Stored data
□ □ □ □ □ □ □
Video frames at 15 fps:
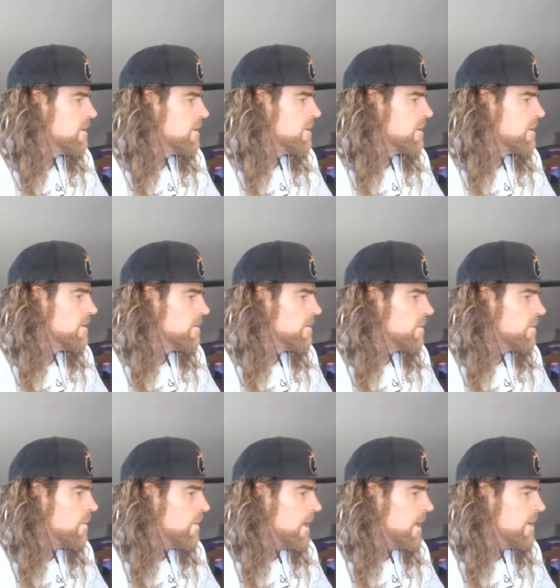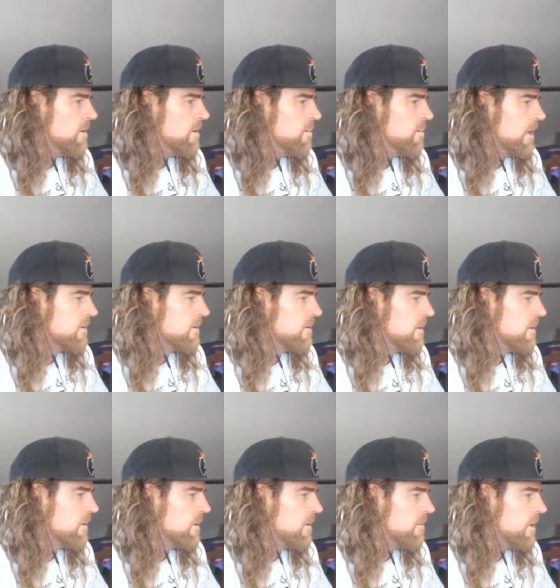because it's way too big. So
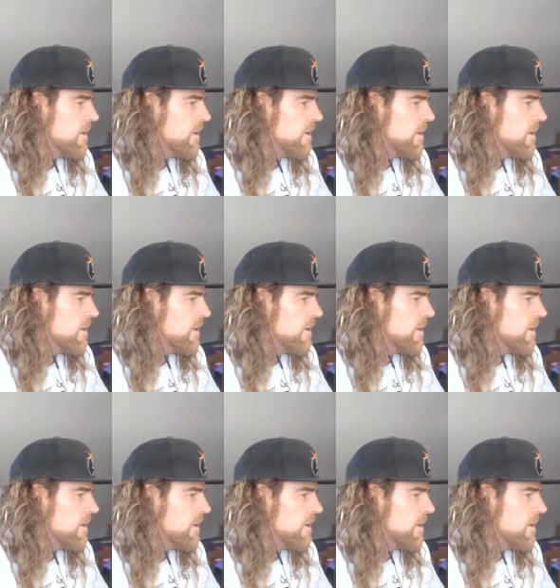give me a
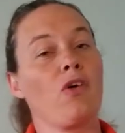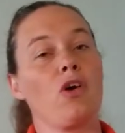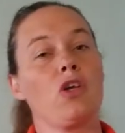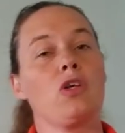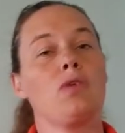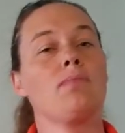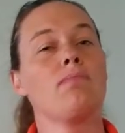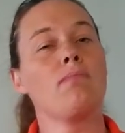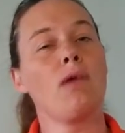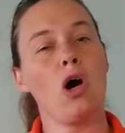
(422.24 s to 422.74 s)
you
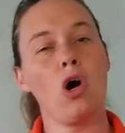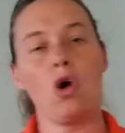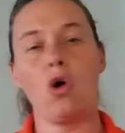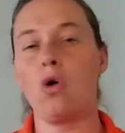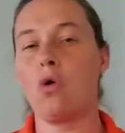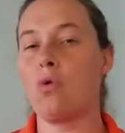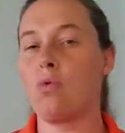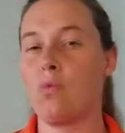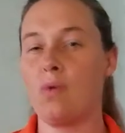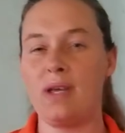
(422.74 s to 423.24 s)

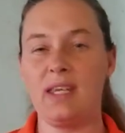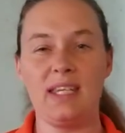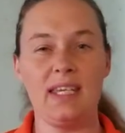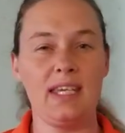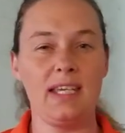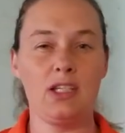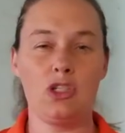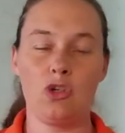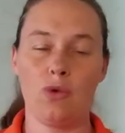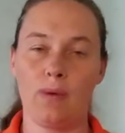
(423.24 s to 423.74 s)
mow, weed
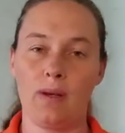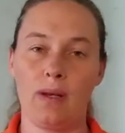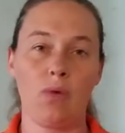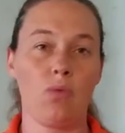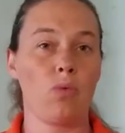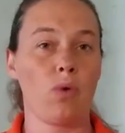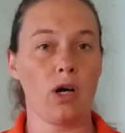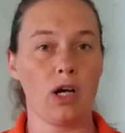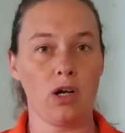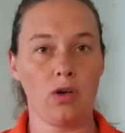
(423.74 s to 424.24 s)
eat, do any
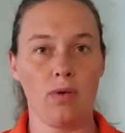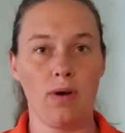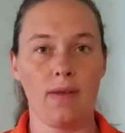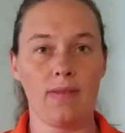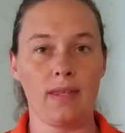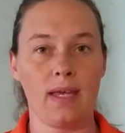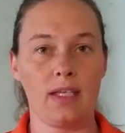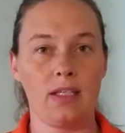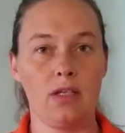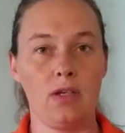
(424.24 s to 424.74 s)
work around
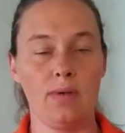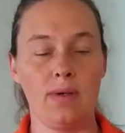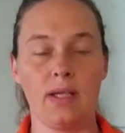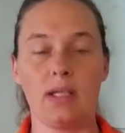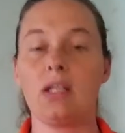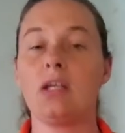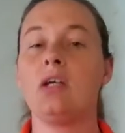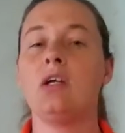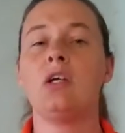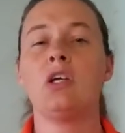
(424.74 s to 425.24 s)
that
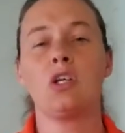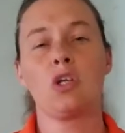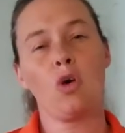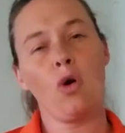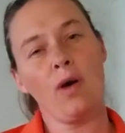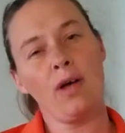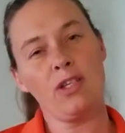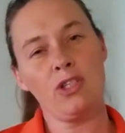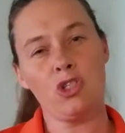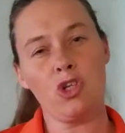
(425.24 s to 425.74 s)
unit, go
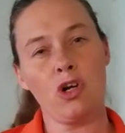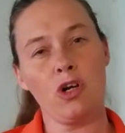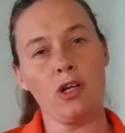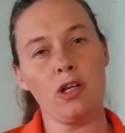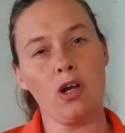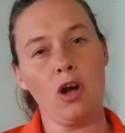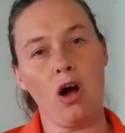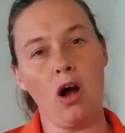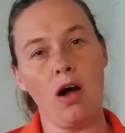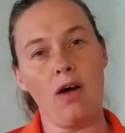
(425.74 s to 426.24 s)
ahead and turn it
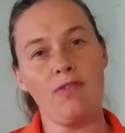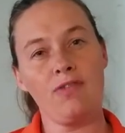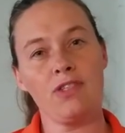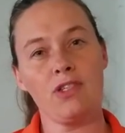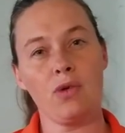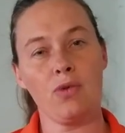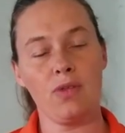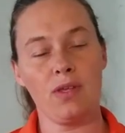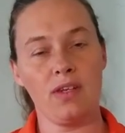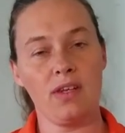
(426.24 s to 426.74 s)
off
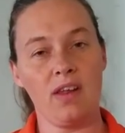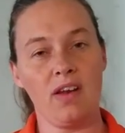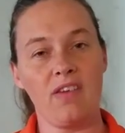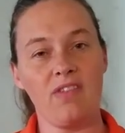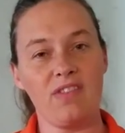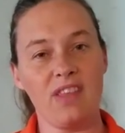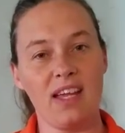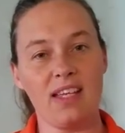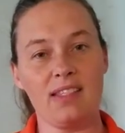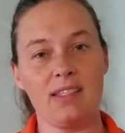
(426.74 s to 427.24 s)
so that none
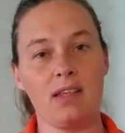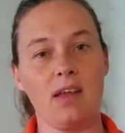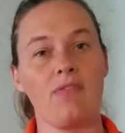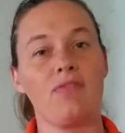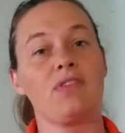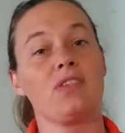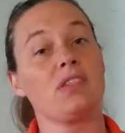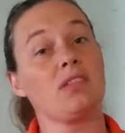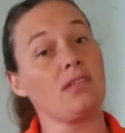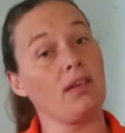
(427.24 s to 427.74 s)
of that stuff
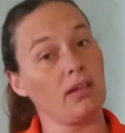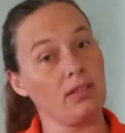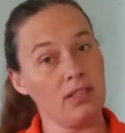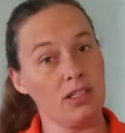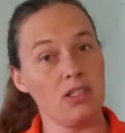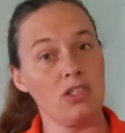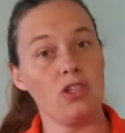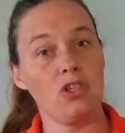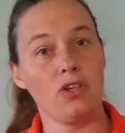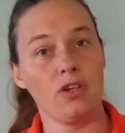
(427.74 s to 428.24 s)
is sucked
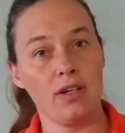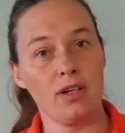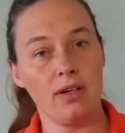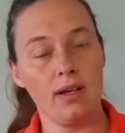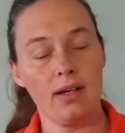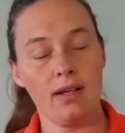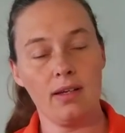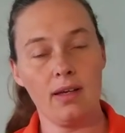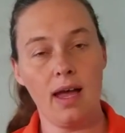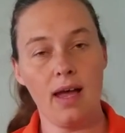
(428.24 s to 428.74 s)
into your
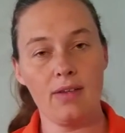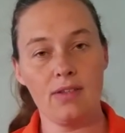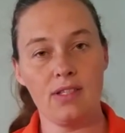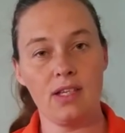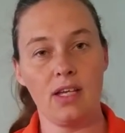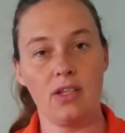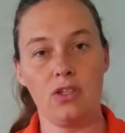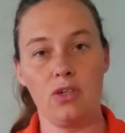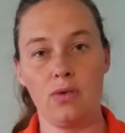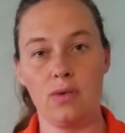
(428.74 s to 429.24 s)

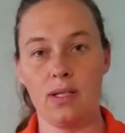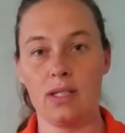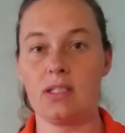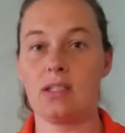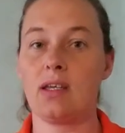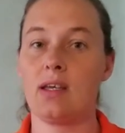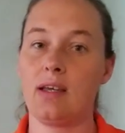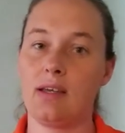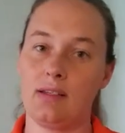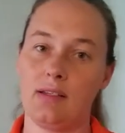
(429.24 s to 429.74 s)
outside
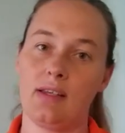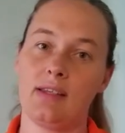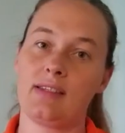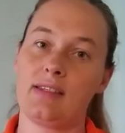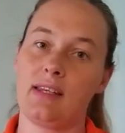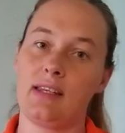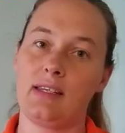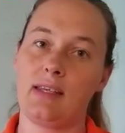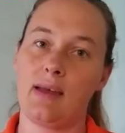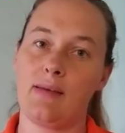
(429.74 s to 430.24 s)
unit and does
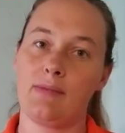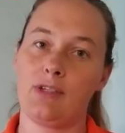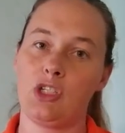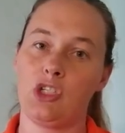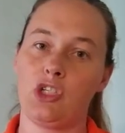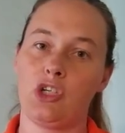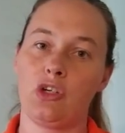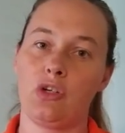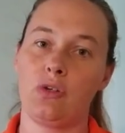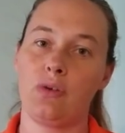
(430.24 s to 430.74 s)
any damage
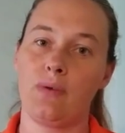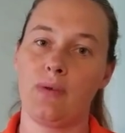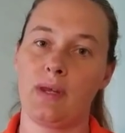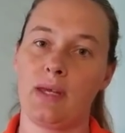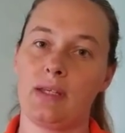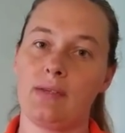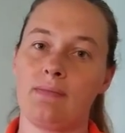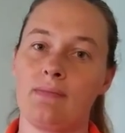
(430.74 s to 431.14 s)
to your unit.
□ □ □ □ □ □ □
• Exercise:
Could you output all of the records exactly, without their pictures?

• Answer to this problem:
Video frames at 15 fps:
because it's way too big. So
give me a
(422.24 s to 422.74 s)
you
(422.74 s to 423.24 s)

(423.24 s to 423.74 s)
mow, weed
(423.74 s to 424.24 s)
eat, do any
(424.24 s to 424.74 s)
work around
(424.74 s to 425.24 s)
that
(425.24 s to 425.74 s)
unit, go
(425.74 s to 426.24 s)
ahead and turn it
(426.24 s to 426.74 s)
off
(426.74 s to 427.24 s)
so that none
(427.24 s to 427.74 s)
of that stuff
(427.74 s to 428.24 s)
is sucked
(428.24 s to 428.74 s)
into your
(428.74 s to 429.24 s)

(429.24 s to 429.74 s)
outside
(429.74 s to 430.24 s)
unit and does
(430.24 s to 430.74 s)
any damage
(430.74 s to 431.14 s)
to your unit.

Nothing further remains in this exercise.